The methodology is described and “documents the acid alpha-glucosidase deficiency in the homozygous knockout mice and illustrates the lysosomal glycogen storage in liver, heart and skeletal muscle.”

The thesis also documents the generation of transgenic mice (to produce) recombinant human acid alpha-glucosidase in their milk.

“The aim of these studies was to investigate the feasibility of large-scale production of therapeutic lysosomal protein in farm animals…..The recombinant acid alpha-glucosidase was tested for its in vitro and in vivo effect.”

.....The experiments described….. demonstrate the degradation of lysosomal glycogen in heart, skeletal and smooth muscle and the reversal of tissue pathology.”

“Based on these promising results, the genomic construct was used for the industrial production of recombinant human acid alpha-glucosidase in the milk of transgenic rabbits. The potential therapeutic effect of this latter enzyme was demonstrated by treating GSD II knockout mice over a six months period.”

“The work reported in this thesis demonstrates the feasibility of recombinant human acid alpha- glucosidase production in the milk of transgenic rabbits and the potential value of this enzyme for treatment of patients with GSD II. It has laid a solid basis for the start of the phase II clinical trial of enzyme replacement therapy, which has begun at Sophia Children’s Hospital Rotterdam.

“The work described in this thesis has contributed to the understanding of glycogen storage disease type II and will help to elucidate the molecular and pathological processes in patients with this disease.
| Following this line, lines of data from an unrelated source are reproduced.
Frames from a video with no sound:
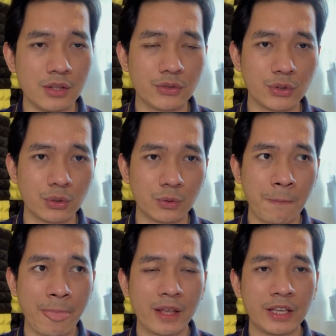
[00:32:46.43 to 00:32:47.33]
So
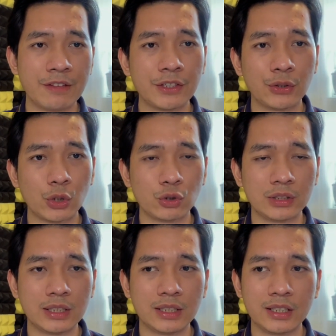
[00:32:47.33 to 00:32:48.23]
even though
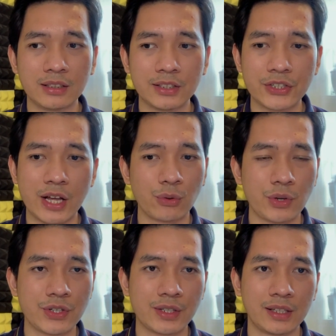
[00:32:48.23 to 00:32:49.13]
the English
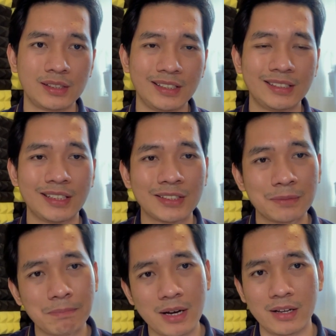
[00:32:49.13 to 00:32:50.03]
language test is
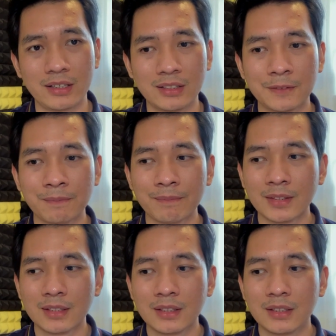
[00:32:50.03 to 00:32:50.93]
expired,
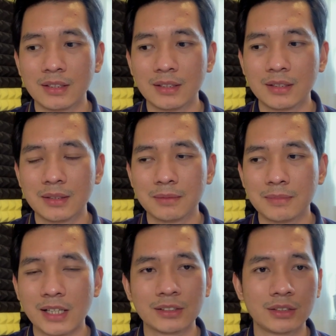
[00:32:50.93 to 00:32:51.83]

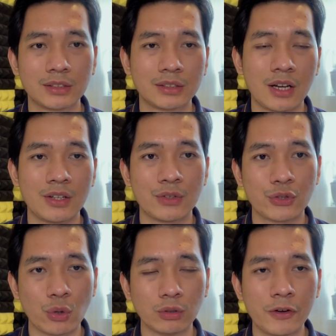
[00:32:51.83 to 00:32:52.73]
as
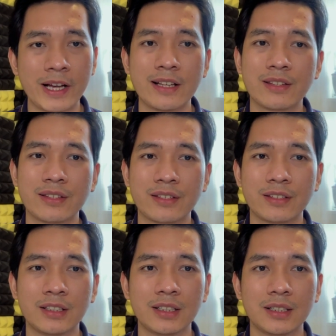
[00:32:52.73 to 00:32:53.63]
so long as
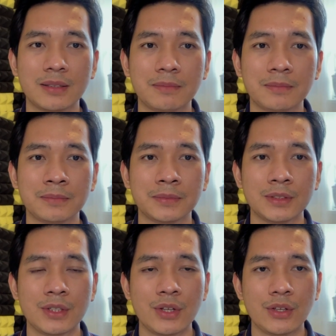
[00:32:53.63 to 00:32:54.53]

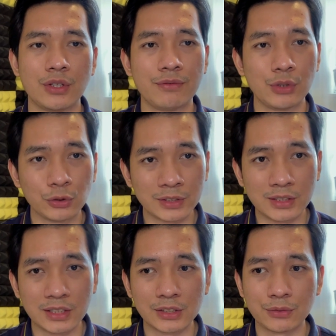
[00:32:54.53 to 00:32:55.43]
you've used
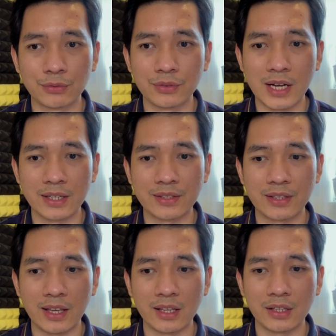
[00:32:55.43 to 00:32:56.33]
this as
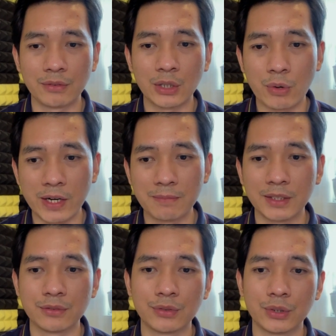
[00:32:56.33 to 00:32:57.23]
a
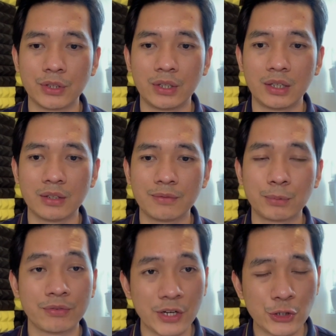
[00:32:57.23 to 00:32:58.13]
requirement for
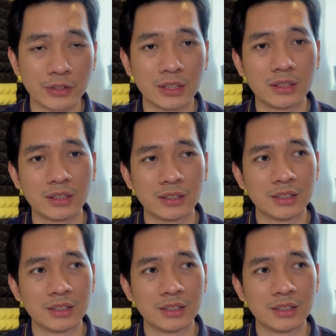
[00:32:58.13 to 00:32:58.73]
professional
Furthermore, it has stimulated and steered the development of enzyme replacement therapy for this and other lysosomal diseases by the presentation of a new method for the large-scale production of lysosomal enzymes. The potential efficacy of enzyme replacement therapy for GSD II has been demonstrated in a mouse model of this disease. This animal model has additional value for dose finding, for fundamental studies on enzyme replacement therapy, and for testing of alternative therapeutic approaches in the future.”

The studies described in this thesis were performed in the Netherlands at the department of Medical Biotechnology of the Leiden University and the department of Clinical Genetics of the Erasmus University Rotterdam.

The research was supported financially by the “Prinses Beatrix Fonds”, the Sophia Foundation for Medical Research, the Association for Glycogen Storage Disease (UK), the Acid Maltase Deficiency Association (USA), and the Foundation of Clinical Genetics, Rotterdam. Publication of the thesis was financially supported by Genzyme BV and Pharming BV.